Jak się okazuje, największy dom towarowy w Moskwie też może być źródłem inspiracji. Zapach Ciel de Gum (GUM Sky) Maison Francis Kurkdjian powstał z okazji 120. rocznicy istnienia głównego domu towarowego w Rosji. Perfumiarz od dawna zachwyca się Moskwą, Placem Czerwonym, a GUM porównuje do arcydzieła mody.
Współautorką legendarnych perfum Escentric Molecules The Beautiful Mind jest znana na całym świecie rosyjska baletnica Polina Semionova. To nie jedyny rosyjski ślad: kolejny zapach współtworzony przez nią nosi nazwę Precision&Grace.
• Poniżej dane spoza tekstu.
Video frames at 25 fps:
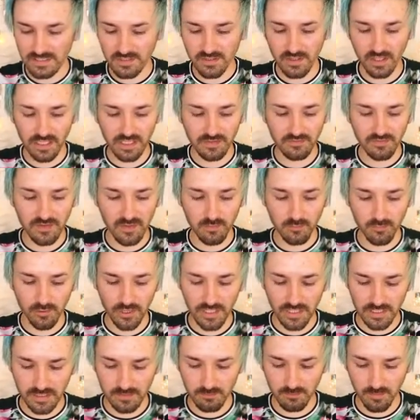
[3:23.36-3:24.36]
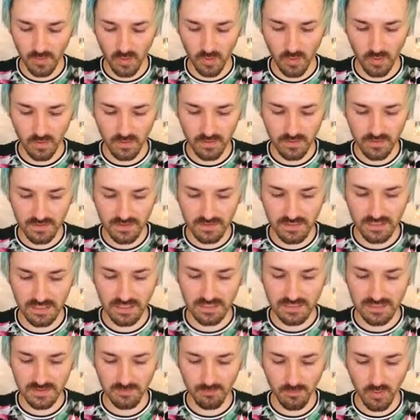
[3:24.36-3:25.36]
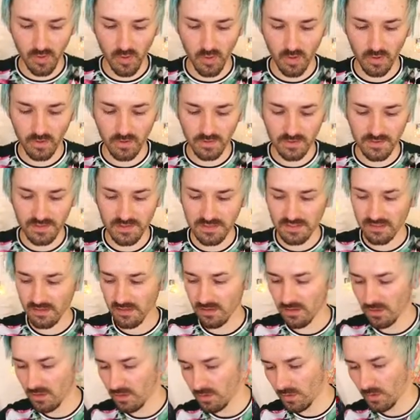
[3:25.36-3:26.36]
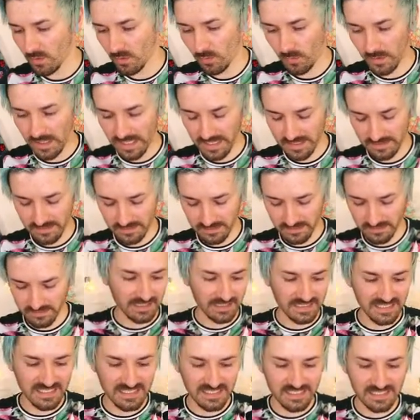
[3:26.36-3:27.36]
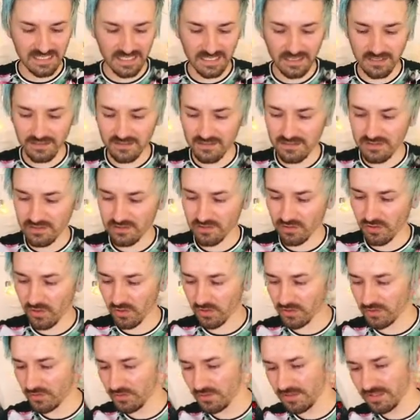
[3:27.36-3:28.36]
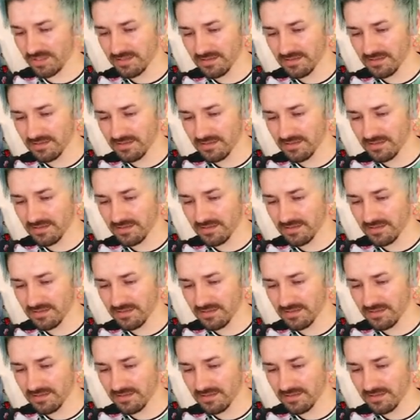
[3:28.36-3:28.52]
It's not even a printed box, it's a box with like stickers stuck onto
Kolekcję perfum domu perfumeryjnego Amouage Midnight Flower uzupełnił niedawno nowy zapach: Sunshine. Premiera odbyła się w Rosji, a sześć miesięcy później perfumy stały się tak popularne, że dosłownie zostały wymiecione z półek we wszystkich butikach marki. Świetlisty i radosny aromat w słonecznej butelce jest tym, czego potrzebujesz podczas surowych mrozów – prawie jak w Rosji.
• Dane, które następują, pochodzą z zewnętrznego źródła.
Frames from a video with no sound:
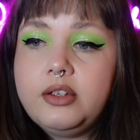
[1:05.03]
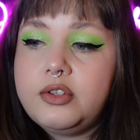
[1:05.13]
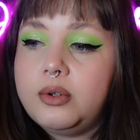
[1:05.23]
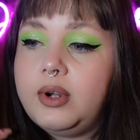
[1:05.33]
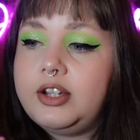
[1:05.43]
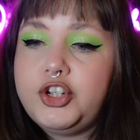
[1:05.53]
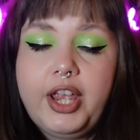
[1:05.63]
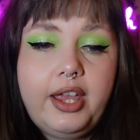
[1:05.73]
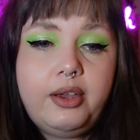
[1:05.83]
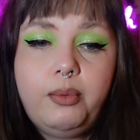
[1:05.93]
So I
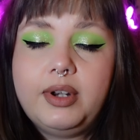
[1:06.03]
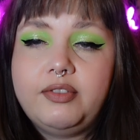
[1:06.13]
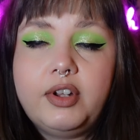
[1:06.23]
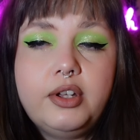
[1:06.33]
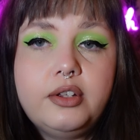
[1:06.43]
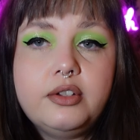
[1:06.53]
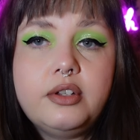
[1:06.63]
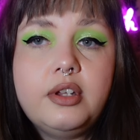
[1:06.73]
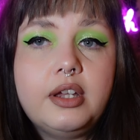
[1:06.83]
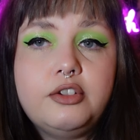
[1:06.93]
share what I've learned,
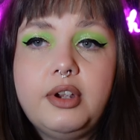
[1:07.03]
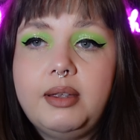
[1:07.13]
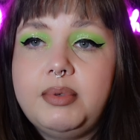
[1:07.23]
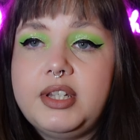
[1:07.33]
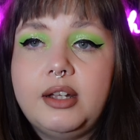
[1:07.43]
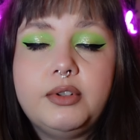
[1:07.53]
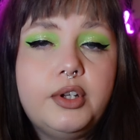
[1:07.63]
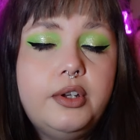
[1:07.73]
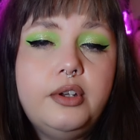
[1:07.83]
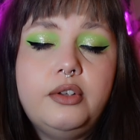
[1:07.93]
I try and be down
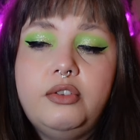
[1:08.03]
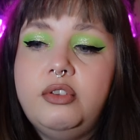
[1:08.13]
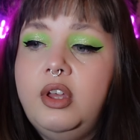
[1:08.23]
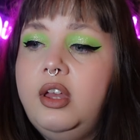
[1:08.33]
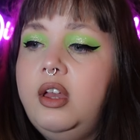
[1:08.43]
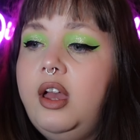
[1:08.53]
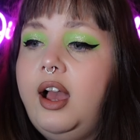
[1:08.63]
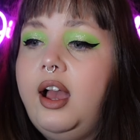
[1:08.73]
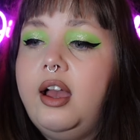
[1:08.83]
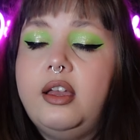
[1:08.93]
to earth.
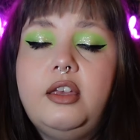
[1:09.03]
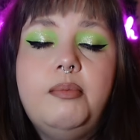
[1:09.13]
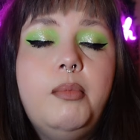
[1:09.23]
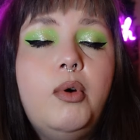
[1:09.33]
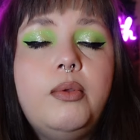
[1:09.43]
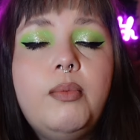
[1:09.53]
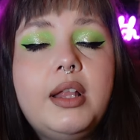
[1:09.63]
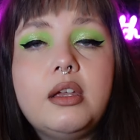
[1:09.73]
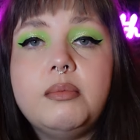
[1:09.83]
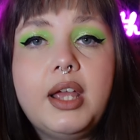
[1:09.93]
Uh, you're more than
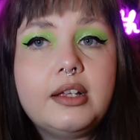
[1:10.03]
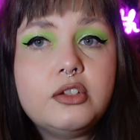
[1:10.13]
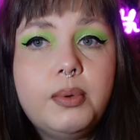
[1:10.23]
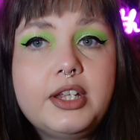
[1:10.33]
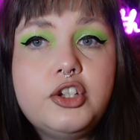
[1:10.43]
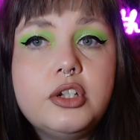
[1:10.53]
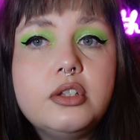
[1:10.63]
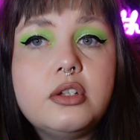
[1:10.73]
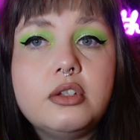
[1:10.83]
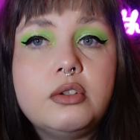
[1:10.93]
welcome to ask
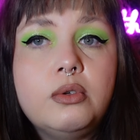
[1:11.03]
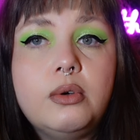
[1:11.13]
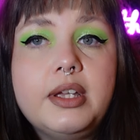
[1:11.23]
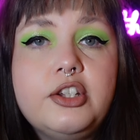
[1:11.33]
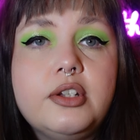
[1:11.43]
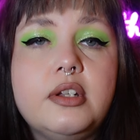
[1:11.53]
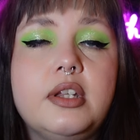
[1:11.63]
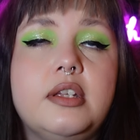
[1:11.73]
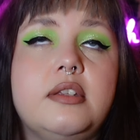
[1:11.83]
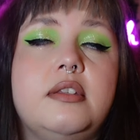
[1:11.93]
questions because no question
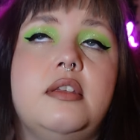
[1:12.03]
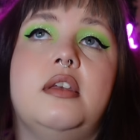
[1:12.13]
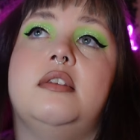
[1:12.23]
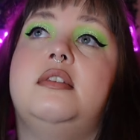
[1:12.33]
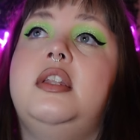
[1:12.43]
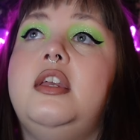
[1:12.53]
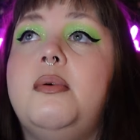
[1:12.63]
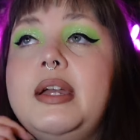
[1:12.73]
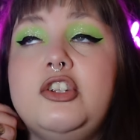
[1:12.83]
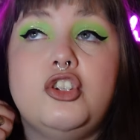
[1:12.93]
is a silly
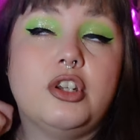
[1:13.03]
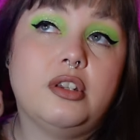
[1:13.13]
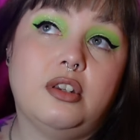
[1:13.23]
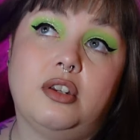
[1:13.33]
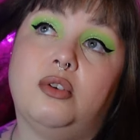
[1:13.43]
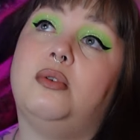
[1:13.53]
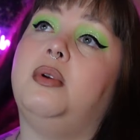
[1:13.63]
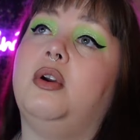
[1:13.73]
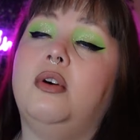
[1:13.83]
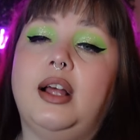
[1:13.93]
question. You know,
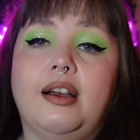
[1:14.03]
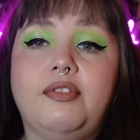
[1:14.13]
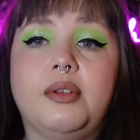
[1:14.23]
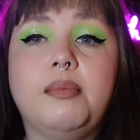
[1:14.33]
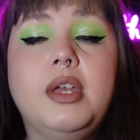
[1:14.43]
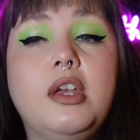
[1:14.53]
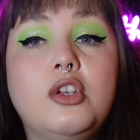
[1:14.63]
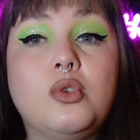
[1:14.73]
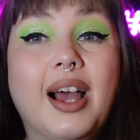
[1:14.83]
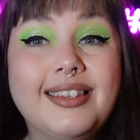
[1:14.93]
we all have them.
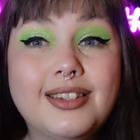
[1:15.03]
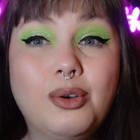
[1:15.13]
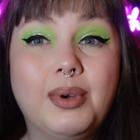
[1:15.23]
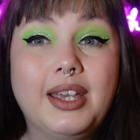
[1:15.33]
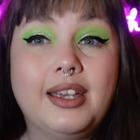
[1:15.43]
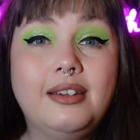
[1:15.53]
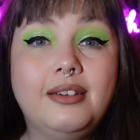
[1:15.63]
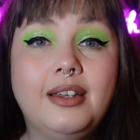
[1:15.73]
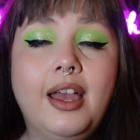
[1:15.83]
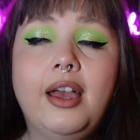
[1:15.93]
So ask away.
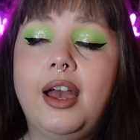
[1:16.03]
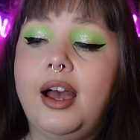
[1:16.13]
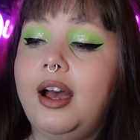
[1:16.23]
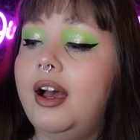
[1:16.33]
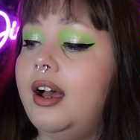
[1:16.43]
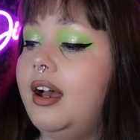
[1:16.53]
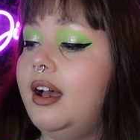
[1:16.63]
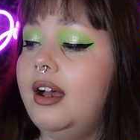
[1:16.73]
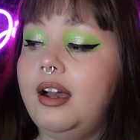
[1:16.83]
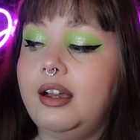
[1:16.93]
Uh,
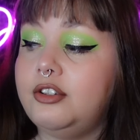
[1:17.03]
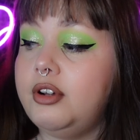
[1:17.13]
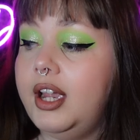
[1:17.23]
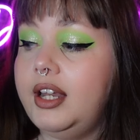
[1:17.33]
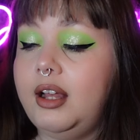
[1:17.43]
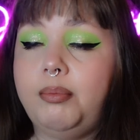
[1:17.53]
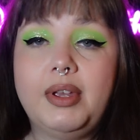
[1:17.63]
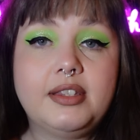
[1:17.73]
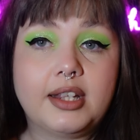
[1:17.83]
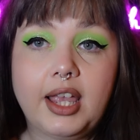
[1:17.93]
I try and help
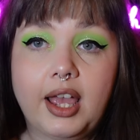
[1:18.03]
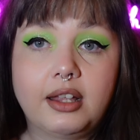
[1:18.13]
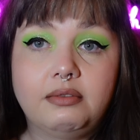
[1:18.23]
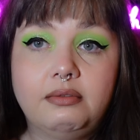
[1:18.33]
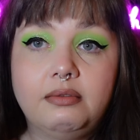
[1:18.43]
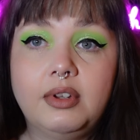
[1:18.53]
best I can.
Rosjanki zawsze bardzo kochały zapachy Estee Lauder, ponieważ marka była jedną z pierwszych, które pojawiły się na rynku rosyjskim - już w 1981 roku. Very Estee to olfaktoryczna miłość, trwająca już wiele lat. Stworzenie tego kwiatowo-drzewno-piżmowego zapachu przez perfumiarzy Estee Lauder zostało zainspirowane legendarnym rosyjskim pięknem.
W kolekcji zapachów Armani Prive dwa z nich zostały poświęcone Rosji: Rouge Malachite i Vert Malachite. Perfumiarze Giorgio Armaniego w pięknych flakonach zamknęli nuty zapachowe kojarzące im się z otwartymi przestrzeniami, urodą Rosjanek i klejnotem Uralu, czyli malachitem.
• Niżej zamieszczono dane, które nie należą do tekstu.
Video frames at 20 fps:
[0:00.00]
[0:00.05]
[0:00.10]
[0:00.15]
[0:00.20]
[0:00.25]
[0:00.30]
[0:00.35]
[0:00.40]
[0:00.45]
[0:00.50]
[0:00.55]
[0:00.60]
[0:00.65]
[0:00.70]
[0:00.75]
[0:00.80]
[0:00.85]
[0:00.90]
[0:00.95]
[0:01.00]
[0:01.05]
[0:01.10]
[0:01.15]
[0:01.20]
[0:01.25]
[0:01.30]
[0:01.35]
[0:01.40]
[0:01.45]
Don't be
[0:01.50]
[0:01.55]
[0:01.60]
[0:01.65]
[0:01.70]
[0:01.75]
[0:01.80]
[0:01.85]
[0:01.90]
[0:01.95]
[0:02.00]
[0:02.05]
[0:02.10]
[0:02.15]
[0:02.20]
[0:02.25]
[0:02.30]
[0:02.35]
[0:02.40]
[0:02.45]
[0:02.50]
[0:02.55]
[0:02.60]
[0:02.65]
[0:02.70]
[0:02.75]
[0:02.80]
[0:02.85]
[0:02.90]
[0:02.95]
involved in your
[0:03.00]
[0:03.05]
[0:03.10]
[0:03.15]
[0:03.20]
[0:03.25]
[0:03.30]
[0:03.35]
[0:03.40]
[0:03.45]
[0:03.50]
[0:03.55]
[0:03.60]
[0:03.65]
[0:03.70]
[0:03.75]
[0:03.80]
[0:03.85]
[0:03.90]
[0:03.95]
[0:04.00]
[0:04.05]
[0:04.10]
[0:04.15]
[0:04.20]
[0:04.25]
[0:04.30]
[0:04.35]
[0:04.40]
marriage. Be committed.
Prawie pięćdziesiąt lat temu Climat Lancome był marzeniem milionów sowieckich kobiet. Kojarzył się z luksusem, pięknem, a nosząc go można było poczuć się jak bogini... Nazywano go „najbardziej rosyjskim z Francuzów”. W 2016 roku firma Lancome wprowadziła zreformułowany Climat specjalnie na rynek rosyjski, dostępny w limitowanej ilości 3000 flakonów. Każdy z nich posiadał unikatowy numer seryjny.
Prima Ballerina Le Bolshoï to hołd złożony genialnemu rosyjskiemu baletowi przez markę Guerlain. Perfumy powstały z okazji piątej rocznicy współpracy z Teatrem Bolszoj i według perfumiarzy ten kwiatowo-piżmowo-owocowy bukiet jest prawdziwą odą do charyzmatycznej kobiecości baletnic tego znakomitego Teatru.
Russian Leather od MEMO jest kwintesencją Rosji: paprocie, mróz, woń lasu i sosnowych igieł, ogromne stada jeleni, śpiewający drozd i temperatura minus 48 stopni Celsjusza. Takie właśnie mamy skojarzenia wwąchując się w poszczególny nuty tej kompozycji. - wszystko to o zapachu od marki MEMO. Również flakon nawiązuje do bezkresnych rosyjskich stepów: jest na nim wyjąca do księżyca wilczyca.
Jeśli jeszcze nie macie dość polecamy coś, co idealnie sprawdzi się zimą: aromatyczną świecę Frederica Malle o nazwie Rosyjskie noce. Pachnie wykwintnie i luksusowo, przywołując zmysłowe chwile minionych nocy.
Kwasy to temat, który powraca z ogromnym echem jesienią i pozostaje z nami zazwyczaj przez całą zimę. Ta pora roku pozwala odrobinę zaszaleć ze składnikami ...
Zima to wyjątkowo trudny okres dla skóry, szczególnie tej wrażliwej, nadreaktywnej, czy suchej. Mróz, zmiany temperatury, wiatr i suche powietrze w pomieszczeniach ...
Mikołajki tuż tuż, został miesiąc do świąt więc to idealny moment, aby pomyśleć o prezentach na Gwiazdkę. Nie warto zostawiać tego na ostatnią chwilę i w ...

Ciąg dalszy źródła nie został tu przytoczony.